Poor style calculation performance for attribute selectors compared to class selectors
Categories
(Core :: CSS Parsing and Computation, defect)
Tracking
()
Tracking | Status | |
---|---|---|
firefox89 | --- | fixed |
People
(Reporter: nlawson, Assigned: emilio)
References
()
Details
Attachments
(3 files)
User Agent: Mozilla/5.0 (Macintosh; Intel Mac OS X 10_15_7) AppleWebKit/537.36 (KHTML, like Gecko) Chrome/89.0.4389.114 Safari/537.36
Steps to reproduce:
- Go to http://bl.ocks.org/nolanlawson/raw/40ad8bfdf8e50705a5ab35599bccf826/?mode=attributes&rules=1000
- Click "Force style recalc"
Actual results:
The duration of style/layout/render as measured by the benchmark is ~190ms on my MacBook Pro running Firefox 87.0.
Expected results:
In Safari 14.0.3, the same benchmark measures ~15ms on the same machine.
Below is a description of the benchmark:
This page is a small benchmark that demonstrates that attribute selectors are much slower than class selectors in terms of the style/layout/render step, when using the following patterns:
Attributes:
[data-foo] div { }
Classes:
.foo div { }
To represent a non-trivial page, the benchmark constructs a DOM tree with ~3,000 div elements. It also adds 1,000 (non-matching) CSS rules with the given pattern to a <style> tag.
In the upper-right-hand corner, the page reports the number of milliseconds it took to run the style/layout/render process (measured using rAF+postMessage). Clicking "Force style recalc" also forces a recalc and re-measures.
The benchmark allows you to vary the number of rules, and also to use class selectors rather than attribute selectors. E.g. here is 100 rules using class selectors: http://bl.ocks.org/nolanlawson/raw/40ad8bfdf8e50705a5ab35599bccf826/?mode=classes&rules=100
This benchmark demonstrates that Firefox has a steep performance cliff for attribute selectors, but not class selectors:
Attributes:
- 100 rules: ~25ms
- 1000 rules: ~190ms
- 10000 rules: ~1800ms
Classes:
- 100 rules: ~5ms
- 1000 rules: ~7ms
- 10000 rules: ~7ms
Whereas Safari has much less of a performance cliff for attribute selectors:
- 100 rules: ~10ms
- 1000 rules: ~20ms
- 10000 rules: ~72ms
Note that in the above, I'm measuring the performance when clicking "Force style recalc." The initial style/layout/render costs may be different.
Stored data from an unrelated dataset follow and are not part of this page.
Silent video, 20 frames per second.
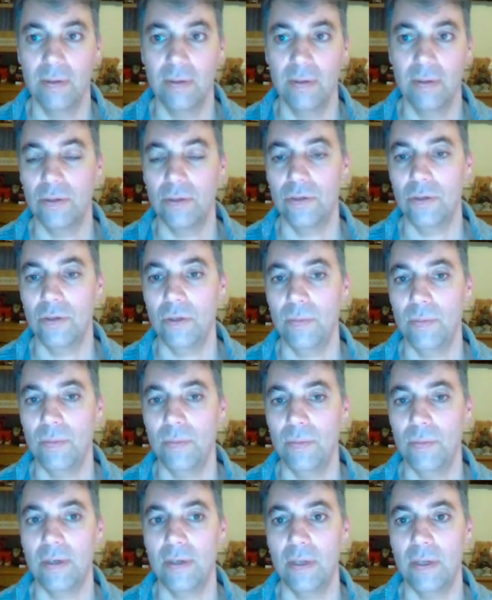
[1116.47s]
Just zoom
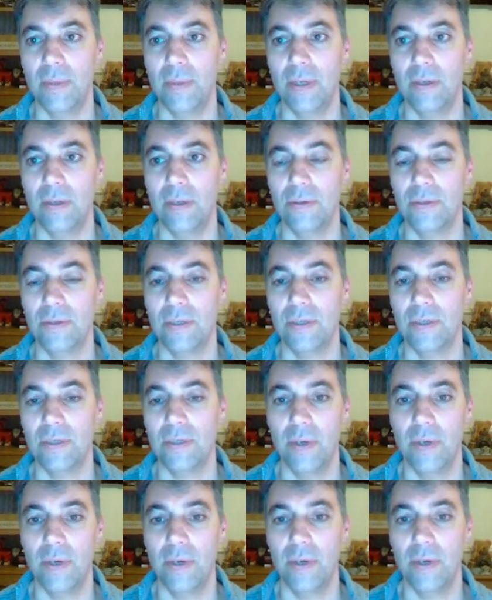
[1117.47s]
out a little bit, you'll see
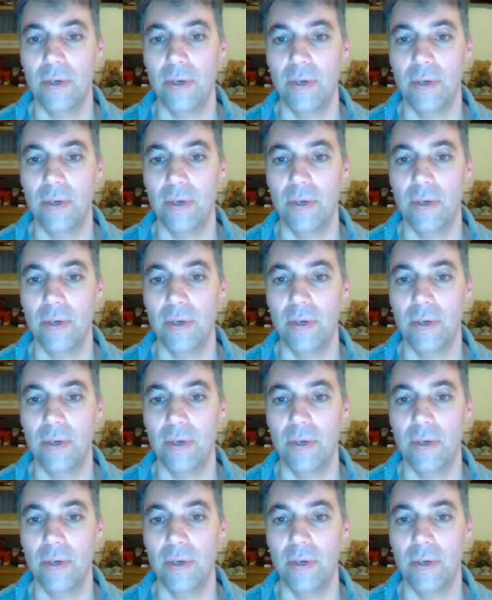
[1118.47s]
my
Also note that I filed the same bug on Chrome, as their performance is worse than Firefox's: https://bugs.chromium.org/p/chromium/issues/detail?id=1196474 .
Attached is an index.html file containing the same benchmark, but note that the query params matter when loading the page.
Assignee | ||
Comment 1•3 years ago
|
||
So this is for the same reason as the Chrome bug: We don't add attribute names to the bloom filter we use to fast-reject selectors. I guess if sites depend on this, then we should do this, but it seems a bit unfortunate to do more work for all elements.
Also, we should probably still keep prioritizing classes / ids over attribute names when collecting hashes, or something.
Assignee | ||
Comment 2•3 years ago
|
||
Safari does this. This reduces the runtime in the example linked from
comment 0 quite a lot (40ms on a local opt build, from ~130ms on a
release nightly build).
I added a pref because there's a slight chance of performance
regressions on pages that do not use attribute selectors, as we're now
doing more unconditional work per element (adding the attributes to the
bloom filter). But the trade-off should be worth it, I think.
Updated•3 years ago
|
Assignee | ||
Comment 3•3 years ago
|
||
On my local build (no LTO / PGO / etc) the time goes down from 220ms to 40ms, so the time should be quite a bit lower on a release build :)
Reporter | ||
Comment 4•3 years ago
|
||
Thank you very much for looking into this! It will be interesting to see if there are tradeoffs, and if the WebKit folks found any problems with that.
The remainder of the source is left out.